In the country there are interesting testimonies of pre-Columbian archaeological civilizations. In the Darién, spheroidal clay forms prevail, often with high annular bases, decorated with applications, bands and incisions, and painted in red and black. There are few finds in precious material, although the ancient sources speak of golden objects in large quantities. In the Canal Zone, vases have been found that can be linked with the clay art of Santarém (Brazil). In the western part of the country, three main areas must be distinguished: in the Coclé, apart from the beautiful ceramics, the objects in gold, copper, ivory of whale tusks, agate, quartz, serpentine, bone and shell are above all relevant; in Veraguas excellent stonework, fine metallurgy and splendid ceramics; finally in the area of Chiriquí, beautiful lithic figures, ceramics varying in shape and decoration, and above all jewels in semi-precious stones and refined figures cast in gold, often enclosed within frames.

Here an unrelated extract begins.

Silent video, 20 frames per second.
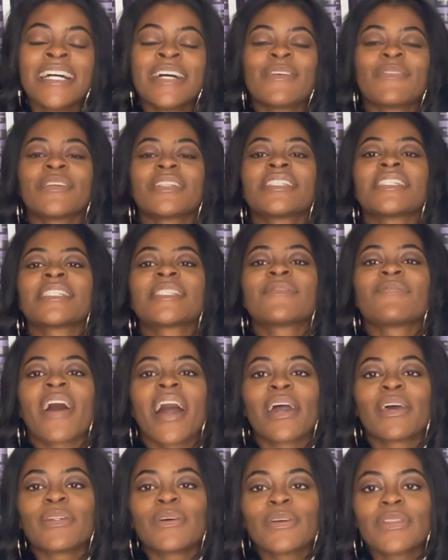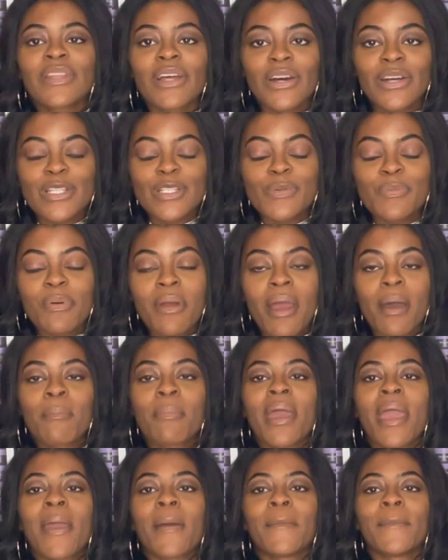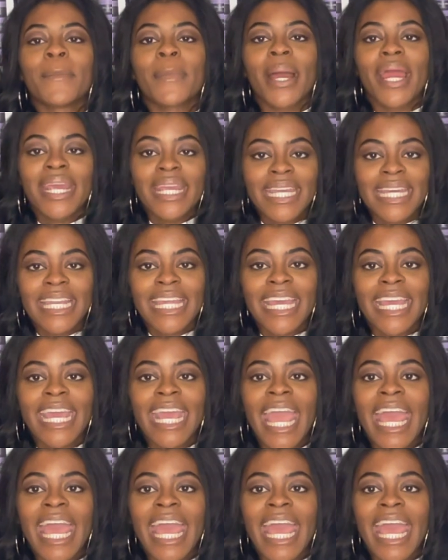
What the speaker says: which is final launch prep and marketing.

Various military architectures remain from the colonial period (forts of S. Lorenzo and Davis near Colón; Las Cruces Trail, La Gloria and S. Fernando near Portobelo) and numerous Baroque churches, including those of Taboga (17th century) and of Natá are among the oldest in the New World. The figurative arts, like the literary movement, they began to develop consistently only starting from the achievement of independence and with the birth of some pivotal institutions such as the National School of Arts, the Panamanian Art Institute (Panarte), the National Cultural Institute. Among the most talented artists we remember Roberto Lewis, Guillermo Trujillo (b.1927), author of a painting in search of the primitive roots of the people of Panamá but without adhering in a strict and formal way to the primitivism widespread in central-southern America, Alfredo and Olga Sinclair, Juan Manuel Cedeño (1914-1997), defined as the “graphic chronicler” of the history of the republic for his ability to tell the twentieth century of his own country.

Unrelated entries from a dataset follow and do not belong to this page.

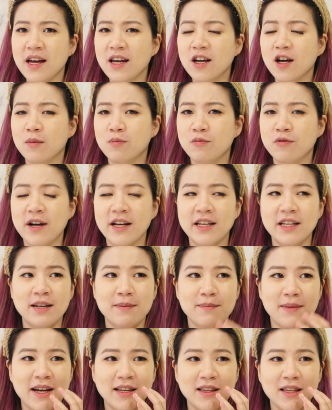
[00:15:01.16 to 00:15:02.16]
I got
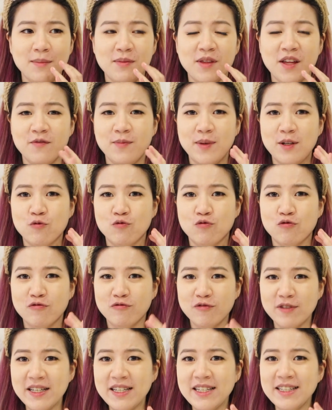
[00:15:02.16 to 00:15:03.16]
pregnant, my lips have been
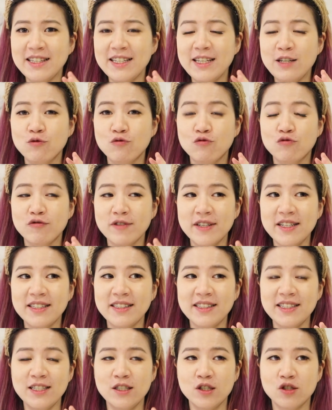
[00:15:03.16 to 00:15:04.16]

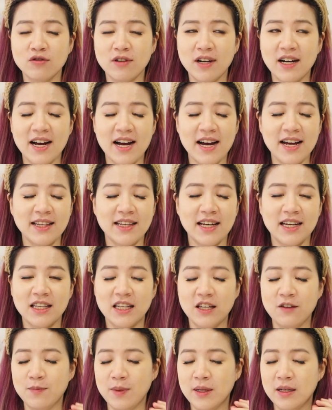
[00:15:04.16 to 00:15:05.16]
really dry, like
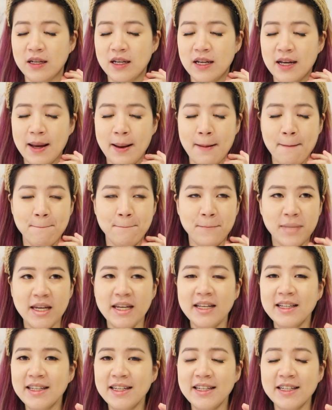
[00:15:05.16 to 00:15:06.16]
they've been
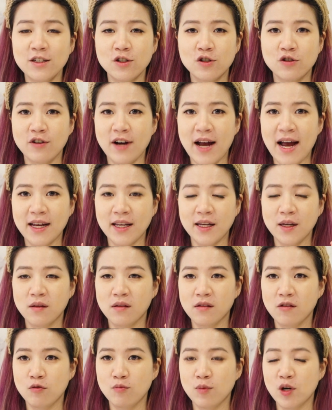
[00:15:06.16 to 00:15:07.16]
peeling and cracking
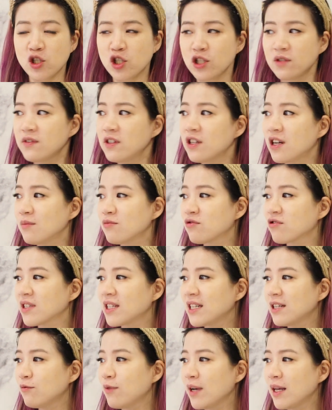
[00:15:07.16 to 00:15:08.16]
so much, even though I'm
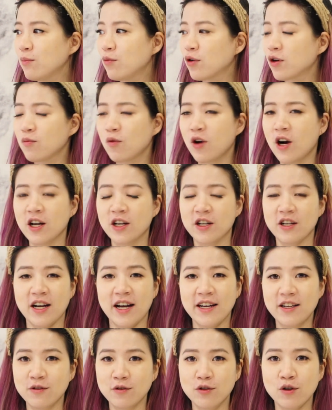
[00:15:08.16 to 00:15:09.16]
drinking way more water.
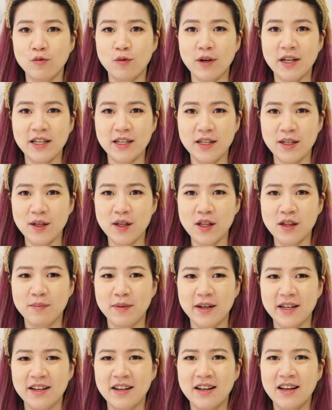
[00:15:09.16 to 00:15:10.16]
I don't know what it is,
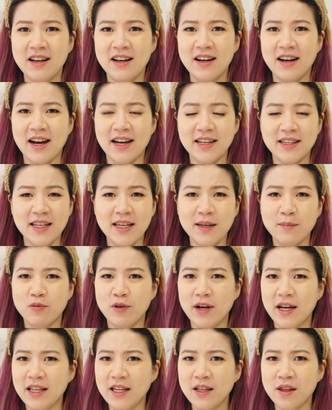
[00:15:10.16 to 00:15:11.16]
but I think
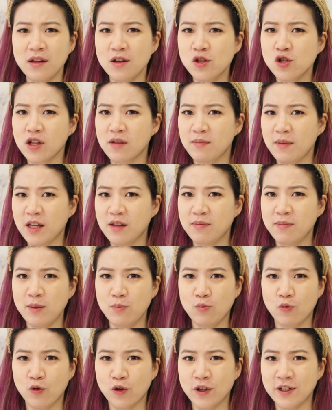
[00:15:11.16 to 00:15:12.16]
pregnancy just makes me
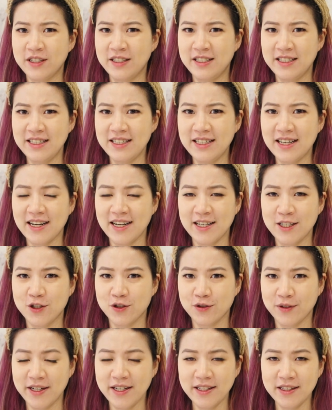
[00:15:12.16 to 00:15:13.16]
more
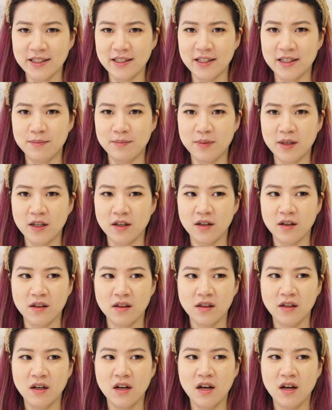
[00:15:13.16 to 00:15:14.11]
dehydrated because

Practically non-existent until a few decades ago, Panamanian theater had a certain development starting from the folkloric research of M. Zárate (encouraged by President Arias), which gave prominence to different forms of national spectacle (indigenous myths and legends, folk dances etc..), not without African American and North American influences. In 1949 it was stated, with La conciencia, playwright Mario Riera Pinilla (n. 1920) and then the poet Jose de J. Martinez (La mentira, La venganza, La Perrera, El juicio and other plays not free from European influences); while the avant-garde authors Sinán, Ozores and Díaz Lewis have made sporadic contributions, not without a certain originality. A dramatic art school, founded by President Arias, and experimental groups of students and amateurs have given Panamanian theater a certain liveliness.

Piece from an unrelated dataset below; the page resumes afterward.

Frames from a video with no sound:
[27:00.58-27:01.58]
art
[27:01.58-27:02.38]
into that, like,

The different traditions that give life to the cultural framework of the country find maximum and characteristic expression in the crowded calendar of festivals and events that take place in Panama throughout the year. To common Christian celebrations (among all, those of the semana santa, and the local feast of the black Christ, which attracts a large crowd in October) are flanked by real musical happenings, often also not free from mystical-spiritual components or meanings. Dances and music accompany every party with sounds and choreographies of various origins, from those of the Caribbean style to the Argentine tango to the obsessive percussion with an African flavor. The typical instruments used are drums of different shapes and sizes, cowbells, wind and string instruments. Rich is also the legacy made up of stories and legends handed down orally through the generations, especially among the people of the Kuna ethnic group. The basis of the Panamanian diet is made up of rice, corn, fish, tropical fruit and chicken; the main dishes are in fact, the sancocho, spiced chicken with vegetables and the ropa veja, beef and rice stew. The national drink is seco, a sort of liqueur made from sugar cane. Among the non-alcoholic drinks, popular are chicas (fresh fruit juices, served with the addition of milk and sugar) and chicheme (a mixture of milk, corn and vanilla). Unlike many Latin American countries, as a country located in Central America according to collegesanduniversitiesinusa, Panama does not record a dominance of football among the most popular sports; instead, basketball, baseball and boxing are very successful, a discipline in which more than one Panamanian has reached world levels.